En janvier 2016, l’association La Parole libérée apparaît au grand jour en affichant devant la presse sa volonté de “briser l’omerta” des agressions sexuelles dans l’Église. Deux anciens scouts révèlent les agressions du père Preynat, reprochant au cardinal Philippe Barbarin, à l’époque son supérieur en tant qu’archevêque de Lyon, de ne pas avoir informé la justice des agissements passés de ce religieux.

Un an plus tard, l’association lance une procédure de citation directe qui a contraint Mgr Barbarin à comparaître pour ses silences, malgré le classement de l’enquête.

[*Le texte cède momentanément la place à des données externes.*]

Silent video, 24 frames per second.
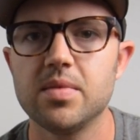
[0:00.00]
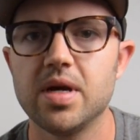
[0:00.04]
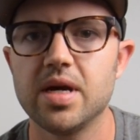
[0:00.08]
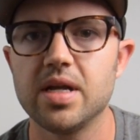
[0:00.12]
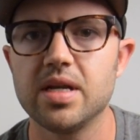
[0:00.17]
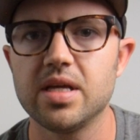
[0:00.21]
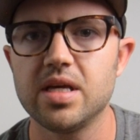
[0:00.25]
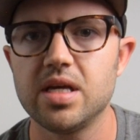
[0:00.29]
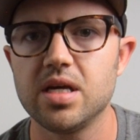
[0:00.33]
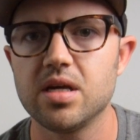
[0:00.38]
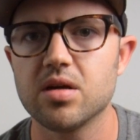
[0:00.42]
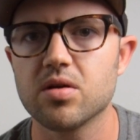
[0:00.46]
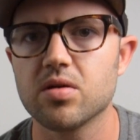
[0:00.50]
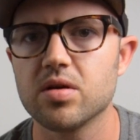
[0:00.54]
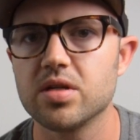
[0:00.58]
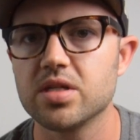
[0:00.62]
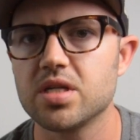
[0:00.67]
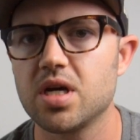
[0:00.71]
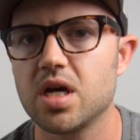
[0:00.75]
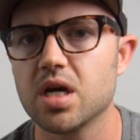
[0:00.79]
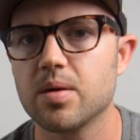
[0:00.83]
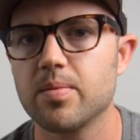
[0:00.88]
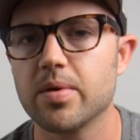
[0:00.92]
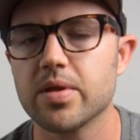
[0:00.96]
hear and
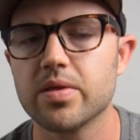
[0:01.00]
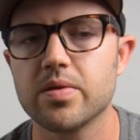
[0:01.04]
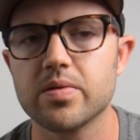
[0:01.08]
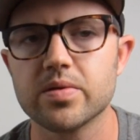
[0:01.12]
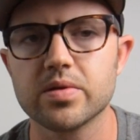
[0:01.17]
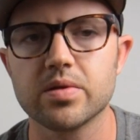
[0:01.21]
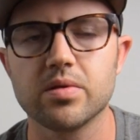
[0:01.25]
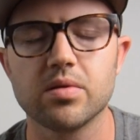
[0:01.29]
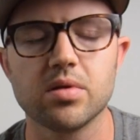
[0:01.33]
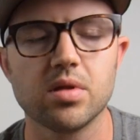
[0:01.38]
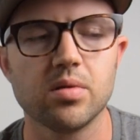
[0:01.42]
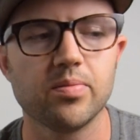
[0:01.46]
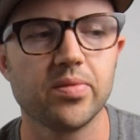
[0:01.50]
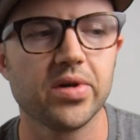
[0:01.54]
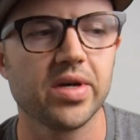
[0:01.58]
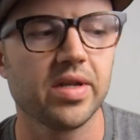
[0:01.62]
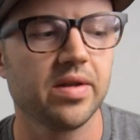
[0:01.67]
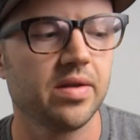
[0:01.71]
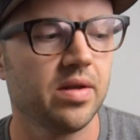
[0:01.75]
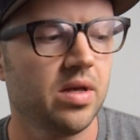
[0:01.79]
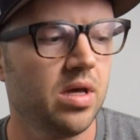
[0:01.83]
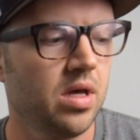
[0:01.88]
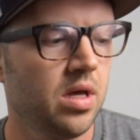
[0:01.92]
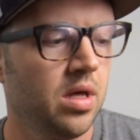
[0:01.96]
talk about those a little
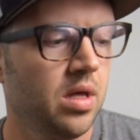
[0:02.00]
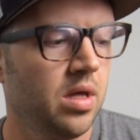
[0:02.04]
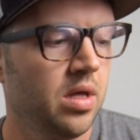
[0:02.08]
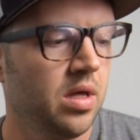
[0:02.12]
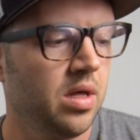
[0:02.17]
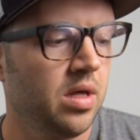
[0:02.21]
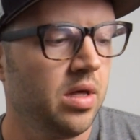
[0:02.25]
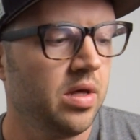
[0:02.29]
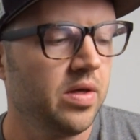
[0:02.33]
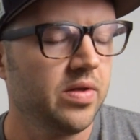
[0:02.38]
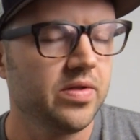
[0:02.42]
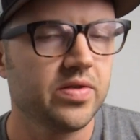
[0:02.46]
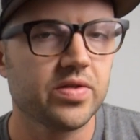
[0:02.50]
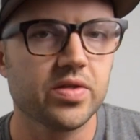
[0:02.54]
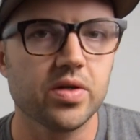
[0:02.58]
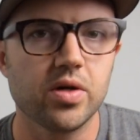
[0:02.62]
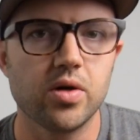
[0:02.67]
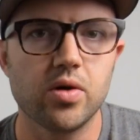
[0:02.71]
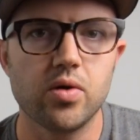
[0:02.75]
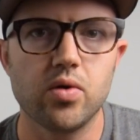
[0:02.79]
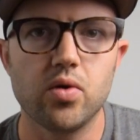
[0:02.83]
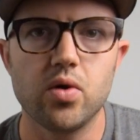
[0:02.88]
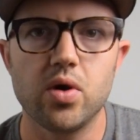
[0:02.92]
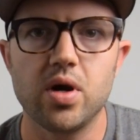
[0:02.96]
bit.
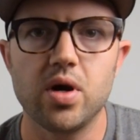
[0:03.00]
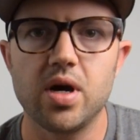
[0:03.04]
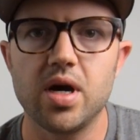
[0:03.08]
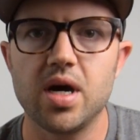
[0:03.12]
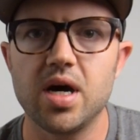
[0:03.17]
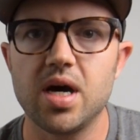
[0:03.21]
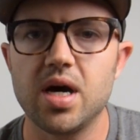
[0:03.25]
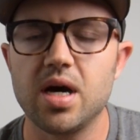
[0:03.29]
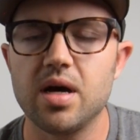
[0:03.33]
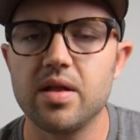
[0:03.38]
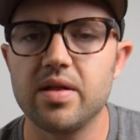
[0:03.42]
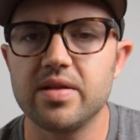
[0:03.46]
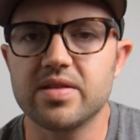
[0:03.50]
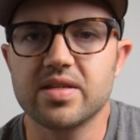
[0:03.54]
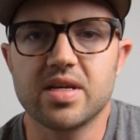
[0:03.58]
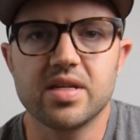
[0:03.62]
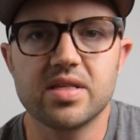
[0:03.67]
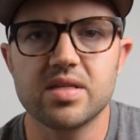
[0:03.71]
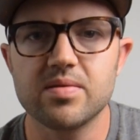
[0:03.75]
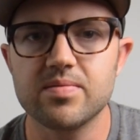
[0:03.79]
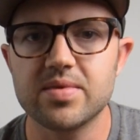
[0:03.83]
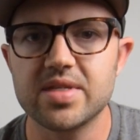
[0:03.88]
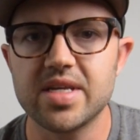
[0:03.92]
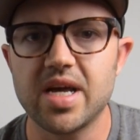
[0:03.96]
So let's get
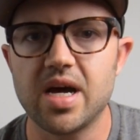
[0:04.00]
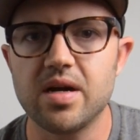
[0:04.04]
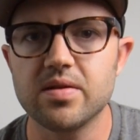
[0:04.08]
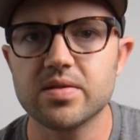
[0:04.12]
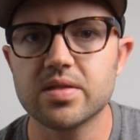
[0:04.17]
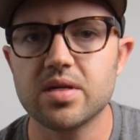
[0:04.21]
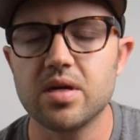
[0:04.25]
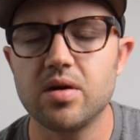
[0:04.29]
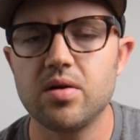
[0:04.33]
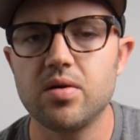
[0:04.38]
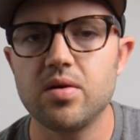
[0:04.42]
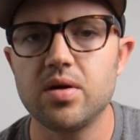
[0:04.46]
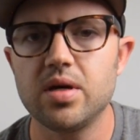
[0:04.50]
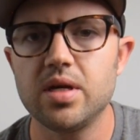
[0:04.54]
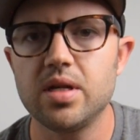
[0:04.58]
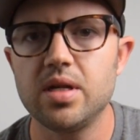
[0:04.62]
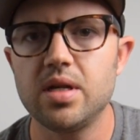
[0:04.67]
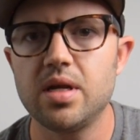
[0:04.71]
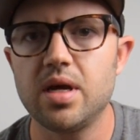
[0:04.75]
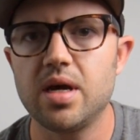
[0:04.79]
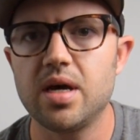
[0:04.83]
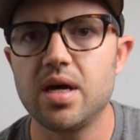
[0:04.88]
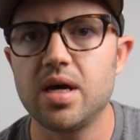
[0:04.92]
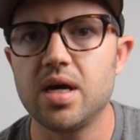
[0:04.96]
some sounds going.
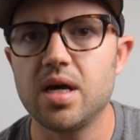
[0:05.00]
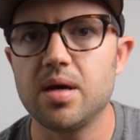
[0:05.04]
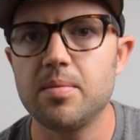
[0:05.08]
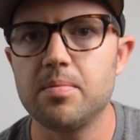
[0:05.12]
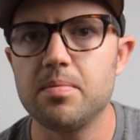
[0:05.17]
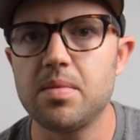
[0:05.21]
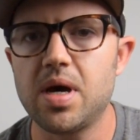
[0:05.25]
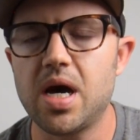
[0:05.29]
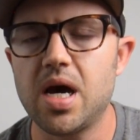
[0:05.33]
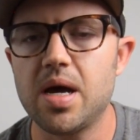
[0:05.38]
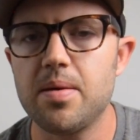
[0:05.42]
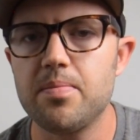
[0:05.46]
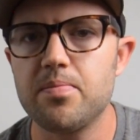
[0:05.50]
I'm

“En France, La Parole libérée (…) a été pionnière dans l’interpellation de la hiérarchie catholique”, souligne la sociologue Céline Béraud dans son livre Le catholicisme à l’épreuve des scandales sexuels. Le combat de l’association a “permis de faire bouger les lignes”, affirme à l’AFP l’un de ses membres, Pierre-Emmanuel Germain-Thill.

D’autres collectifs se créent. Plusieurs victimes témoignent à visage découvert dans un documentaire, “Pédophilie, Un silence de cathédrale”, diffusé au printemps 2018. Parmi eux, Olivier Savignac, partie civile au procès d’André Fort, un évêque qui sera condamné à huit mois de prison avec sursis pour ne pas avoir dénoncé les abus sexuels d’un prêtre de son diocèse, l’abbé Pierre de Castelet. Il fait “pression pour être reçu par les évêques lors de leur assemblée plénière”.

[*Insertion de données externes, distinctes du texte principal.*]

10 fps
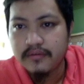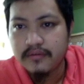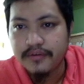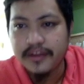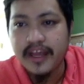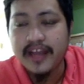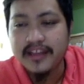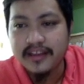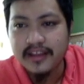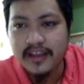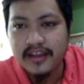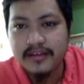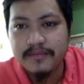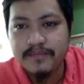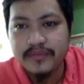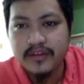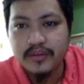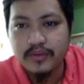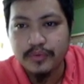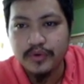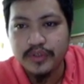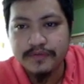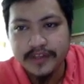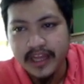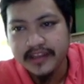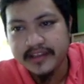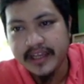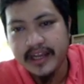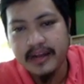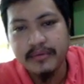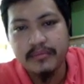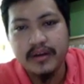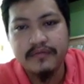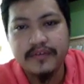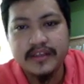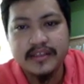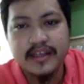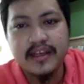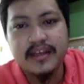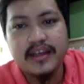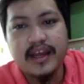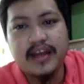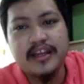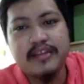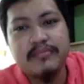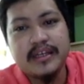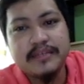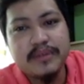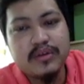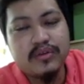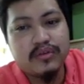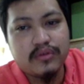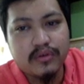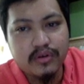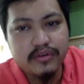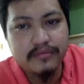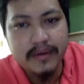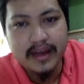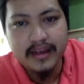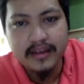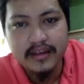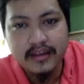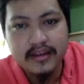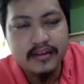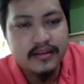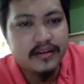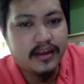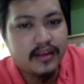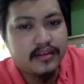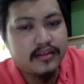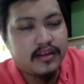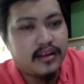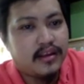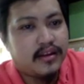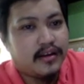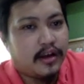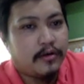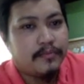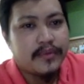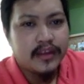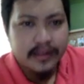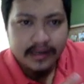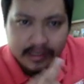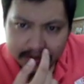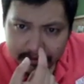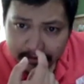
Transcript: for the entity, to produce for the entity economic benefits, and it must be controlled by the entity. Now, class,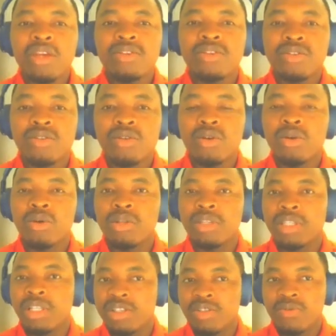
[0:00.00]
So
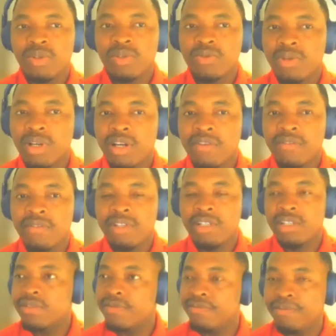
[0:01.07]
that's what you have.
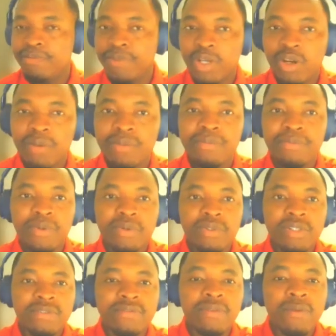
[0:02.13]
It's becoming
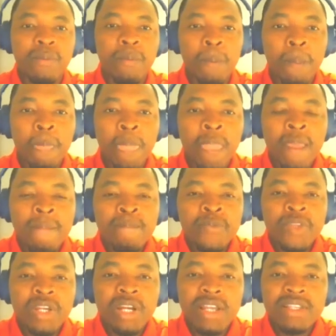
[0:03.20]
beautiful.
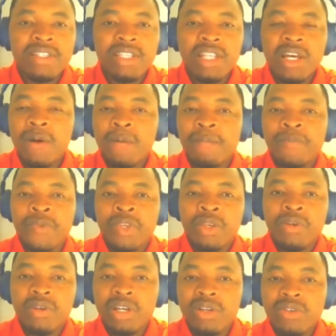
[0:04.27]
Right now,
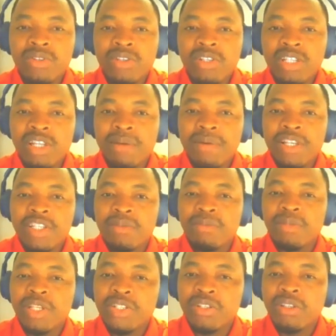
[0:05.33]
you can also see that my
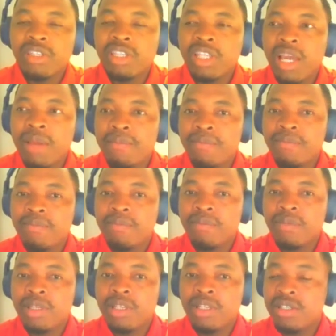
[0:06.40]
simulation time
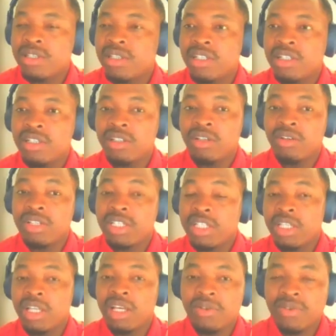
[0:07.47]
is still not
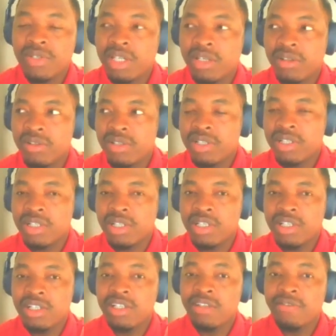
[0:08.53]
in nanoseconds.
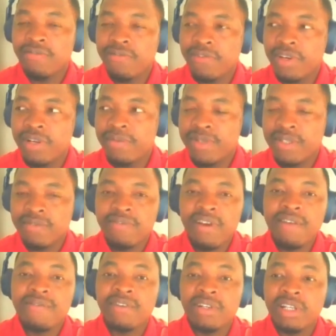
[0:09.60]
It is in frames,
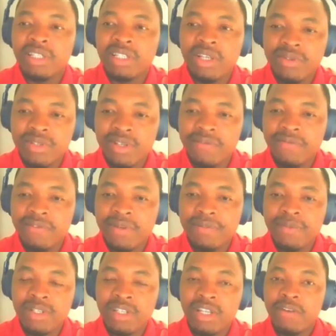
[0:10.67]
500,000 frames.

En juin 2018, l’épiscopat annonce qu’il recevra des victimes lors de son assemblée plénière de novembre à Lourdes. Le pape François publie, le 20 août 2018, une “Lettre au peuple de Dieu” dans laquelle il reconnaît la “douleur des victimes” et appelle à la “solidarité ” et à l'”engagement” en faveur “d’une culture de la protection et du “jamais plus” à tout type et forme d’abus”.